Sometimes the smallest changes make the biggest difference. In Uganda, young women are often hindered from pursuing a secondary education by a lack of basic supplies. This is particularly true for refugee girls and women. Of the 140,000 refugees hosted by Uganda -- primarily from the Democratic Republic of Congo, Rwanda, and Sudan -- approximately half are women and girls. When menstruating, the vast majority do not have access to the sanitary materials necessary to easily continue their education or other daily tasks. For girls hoping to pursue secondary education, this is a particular problem, and they often miss one week of school each month because they lack the materials to cope with their periods with dignity.

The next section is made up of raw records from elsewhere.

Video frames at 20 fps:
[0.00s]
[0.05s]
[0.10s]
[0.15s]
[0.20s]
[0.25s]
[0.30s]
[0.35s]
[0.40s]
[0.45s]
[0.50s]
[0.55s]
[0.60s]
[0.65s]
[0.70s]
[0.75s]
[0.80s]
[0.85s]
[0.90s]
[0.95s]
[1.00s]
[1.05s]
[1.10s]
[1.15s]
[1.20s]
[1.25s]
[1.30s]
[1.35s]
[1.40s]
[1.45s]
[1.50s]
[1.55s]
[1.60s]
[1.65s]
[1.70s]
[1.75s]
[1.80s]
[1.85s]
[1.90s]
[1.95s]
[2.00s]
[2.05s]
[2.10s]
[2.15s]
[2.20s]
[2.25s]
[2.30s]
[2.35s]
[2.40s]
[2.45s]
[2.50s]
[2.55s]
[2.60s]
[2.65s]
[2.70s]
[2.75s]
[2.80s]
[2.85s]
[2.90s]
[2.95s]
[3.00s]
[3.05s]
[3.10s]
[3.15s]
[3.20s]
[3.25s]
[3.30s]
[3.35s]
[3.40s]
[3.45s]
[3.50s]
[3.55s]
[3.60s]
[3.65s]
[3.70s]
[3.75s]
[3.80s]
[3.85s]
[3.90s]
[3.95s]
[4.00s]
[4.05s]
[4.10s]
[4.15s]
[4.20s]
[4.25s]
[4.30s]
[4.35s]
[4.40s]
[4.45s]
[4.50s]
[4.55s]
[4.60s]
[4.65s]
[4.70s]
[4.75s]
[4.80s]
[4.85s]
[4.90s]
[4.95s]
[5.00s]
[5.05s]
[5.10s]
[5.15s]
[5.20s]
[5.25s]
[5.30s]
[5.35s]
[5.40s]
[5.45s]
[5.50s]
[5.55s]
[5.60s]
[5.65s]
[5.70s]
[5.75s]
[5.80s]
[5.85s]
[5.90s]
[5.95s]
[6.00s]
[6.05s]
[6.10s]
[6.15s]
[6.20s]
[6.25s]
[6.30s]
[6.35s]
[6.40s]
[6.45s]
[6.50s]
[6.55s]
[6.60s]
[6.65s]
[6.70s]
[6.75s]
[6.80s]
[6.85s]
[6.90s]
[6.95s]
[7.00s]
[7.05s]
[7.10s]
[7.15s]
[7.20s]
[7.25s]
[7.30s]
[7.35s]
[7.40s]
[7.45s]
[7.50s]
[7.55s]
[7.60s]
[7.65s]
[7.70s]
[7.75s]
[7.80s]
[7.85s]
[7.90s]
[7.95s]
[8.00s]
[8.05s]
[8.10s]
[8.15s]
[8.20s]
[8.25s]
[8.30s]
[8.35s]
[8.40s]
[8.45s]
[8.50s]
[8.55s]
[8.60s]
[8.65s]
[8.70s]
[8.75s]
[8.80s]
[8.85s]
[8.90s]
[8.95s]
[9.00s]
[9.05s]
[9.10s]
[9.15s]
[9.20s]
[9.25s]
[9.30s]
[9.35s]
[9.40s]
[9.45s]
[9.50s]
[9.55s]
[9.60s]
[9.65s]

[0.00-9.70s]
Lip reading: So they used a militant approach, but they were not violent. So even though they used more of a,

Enter Makapads -- a microenterprise established by Makerere University Professor of Engineering Moses Kizza Musaazi in partnership with the United Nations High Commissioner for Refugees (UNHCR). Makapads stands for Menstruation -- Administration -- Knowledge -- Affordability. It produces sanitary napkins using paper made from recycled office paper and papyrus fibers. The process uses manual labor with solar-powered heat sealers, and an ultraviolet sterilization unit. Makapads can produce about 3,000 sanitary napkins per day, but could do more if they had access to more recycled paper. Embassy Kampala's Greening Diplomacy Taskforce teamed with UNHCR to help provide this raw material that allows Makapads to run. Each month, shredded, unclassified office paper is delivered to the Makapads factory in Kyaka II refugee settlement in western Uganda via UNHCR. The Makapads staff mixes this paper with pounded papyrus fibers to create absorbent material that is assembled into sanitary napkins.

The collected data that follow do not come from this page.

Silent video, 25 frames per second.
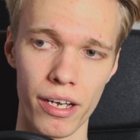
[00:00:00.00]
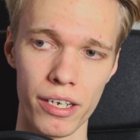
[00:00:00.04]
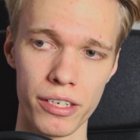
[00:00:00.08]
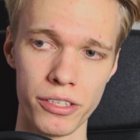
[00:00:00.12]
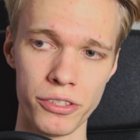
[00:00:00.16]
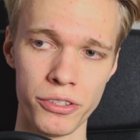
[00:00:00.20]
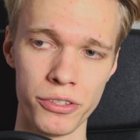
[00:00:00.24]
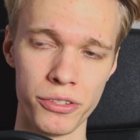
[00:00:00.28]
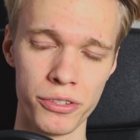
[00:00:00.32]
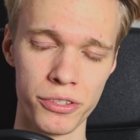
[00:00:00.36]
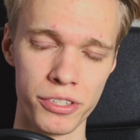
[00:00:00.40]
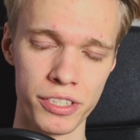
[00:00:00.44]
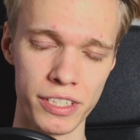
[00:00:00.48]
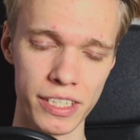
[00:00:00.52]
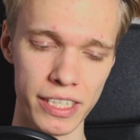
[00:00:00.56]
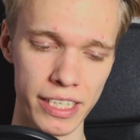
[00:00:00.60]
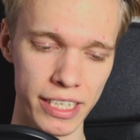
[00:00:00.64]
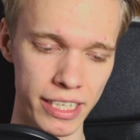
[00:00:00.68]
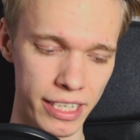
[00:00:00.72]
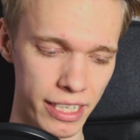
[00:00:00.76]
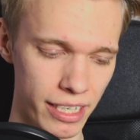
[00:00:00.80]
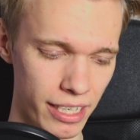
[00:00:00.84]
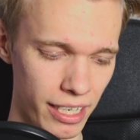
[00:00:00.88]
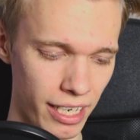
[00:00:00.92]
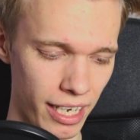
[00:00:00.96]
You
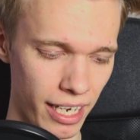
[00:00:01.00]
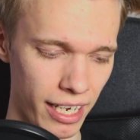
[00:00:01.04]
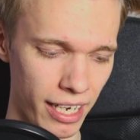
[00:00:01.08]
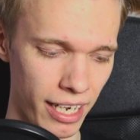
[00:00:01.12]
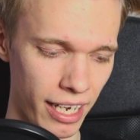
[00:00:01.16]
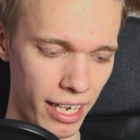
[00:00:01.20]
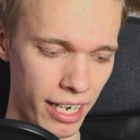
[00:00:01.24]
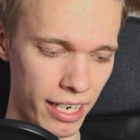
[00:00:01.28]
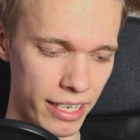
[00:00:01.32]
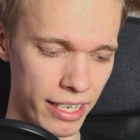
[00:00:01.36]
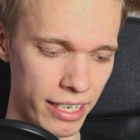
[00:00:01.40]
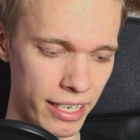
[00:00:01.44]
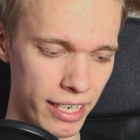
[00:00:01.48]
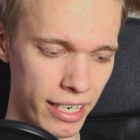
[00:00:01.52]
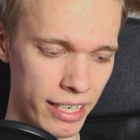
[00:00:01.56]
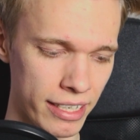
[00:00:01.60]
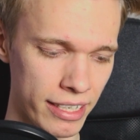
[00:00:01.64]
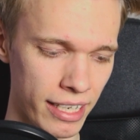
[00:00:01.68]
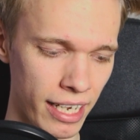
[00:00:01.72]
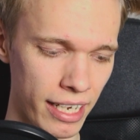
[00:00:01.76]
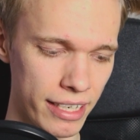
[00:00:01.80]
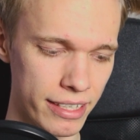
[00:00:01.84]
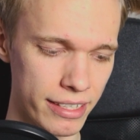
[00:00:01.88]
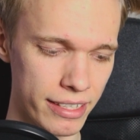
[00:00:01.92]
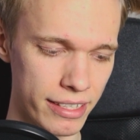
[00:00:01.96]
see, and
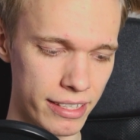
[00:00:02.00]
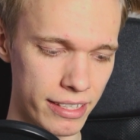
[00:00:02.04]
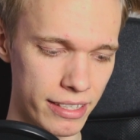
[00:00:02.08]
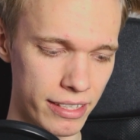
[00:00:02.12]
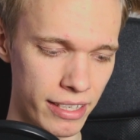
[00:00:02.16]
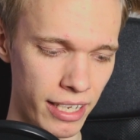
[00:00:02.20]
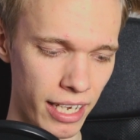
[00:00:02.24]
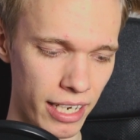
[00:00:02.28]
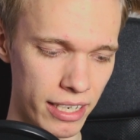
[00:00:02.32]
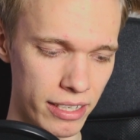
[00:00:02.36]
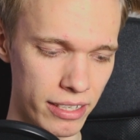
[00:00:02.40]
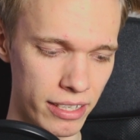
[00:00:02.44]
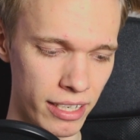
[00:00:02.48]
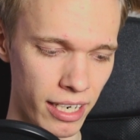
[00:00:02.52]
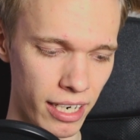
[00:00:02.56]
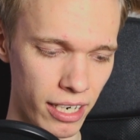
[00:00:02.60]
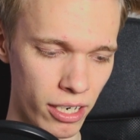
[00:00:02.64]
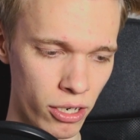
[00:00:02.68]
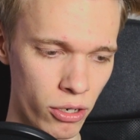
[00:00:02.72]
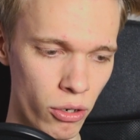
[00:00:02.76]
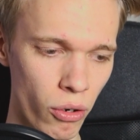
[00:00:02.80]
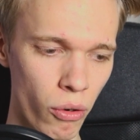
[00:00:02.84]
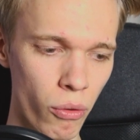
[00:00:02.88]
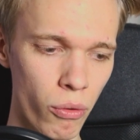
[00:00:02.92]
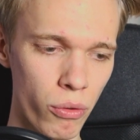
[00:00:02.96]

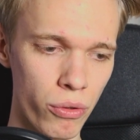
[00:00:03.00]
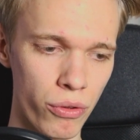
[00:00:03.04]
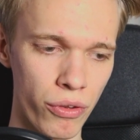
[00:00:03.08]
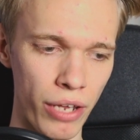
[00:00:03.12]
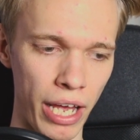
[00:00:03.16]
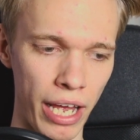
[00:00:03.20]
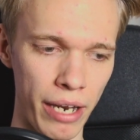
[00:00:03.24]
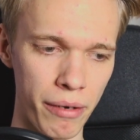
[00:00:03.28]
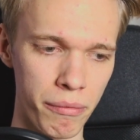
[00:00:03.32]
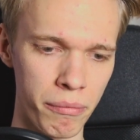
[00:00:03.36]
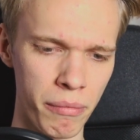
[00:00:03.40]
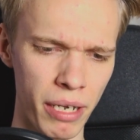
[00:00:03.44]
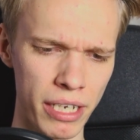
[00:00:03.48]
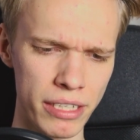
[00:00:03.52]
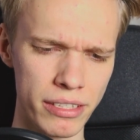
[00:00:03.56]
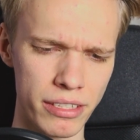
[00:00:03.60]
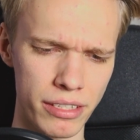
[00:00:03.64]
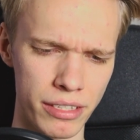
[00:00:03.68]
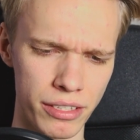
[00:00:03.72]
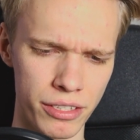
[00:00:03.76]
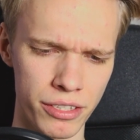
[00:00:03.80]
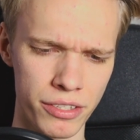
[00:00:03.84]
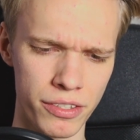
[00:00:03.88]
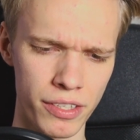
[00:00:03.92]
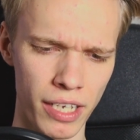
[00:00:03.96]
that goal and that
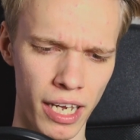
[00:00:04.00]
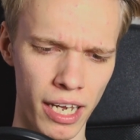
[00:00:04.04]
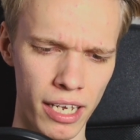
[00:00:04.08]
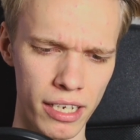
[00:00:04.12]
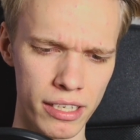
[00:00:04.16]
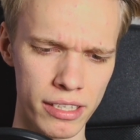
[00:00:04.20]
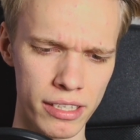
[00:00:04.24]
message, that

The benefits of this collaboration go far beyond environmental friendliness: this program helps ensure a better life for refugee women and girls, with fewer constraints on their ability to continue their daily activities. UNHCR purchases the Makapads to distribute in sanitary kits every quarter. To date, they provide half the female population with Makapads products (the remainder receives the traditional cloth strips as part of their sanitary kit). As soon as Makapads can make more, they will cover the remaining half. Refugee families often have little-to-no ability to earn income, so they are unable to purchase these items for themselves. Makapads has the potential to expand across the region, benefitting countless other girls and women, because Makapads cost half the price of imported sanitary napkins.

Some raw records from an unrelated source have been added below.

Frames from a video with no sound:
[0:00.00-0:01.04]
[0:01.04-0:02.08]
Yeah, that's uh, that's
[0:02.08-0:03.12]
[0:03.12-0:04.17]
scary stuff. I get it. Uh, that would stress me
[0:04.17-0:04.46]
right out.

Additionally, Makapads is run by, and employs, refugee staff: out of 35 employees, 30 are refugee women -- mostly single or female heads of household. These staffers earn the equivalent of $30-$60 per month -- an income level they would not have dreamed of before working with Makapads. This income helps them to support their families and send their own daughters to school.
The Embassy's involvement with the project started when its Greening Diplomacy Taskforce was looking for a way to recycle the Mission's waste office paper and reduce their carbon footprint, but it ended up having a far greater impact. A small effort by the Mission helps create far deeper social, educational, and economic rewards for the refugee community living in Uganda.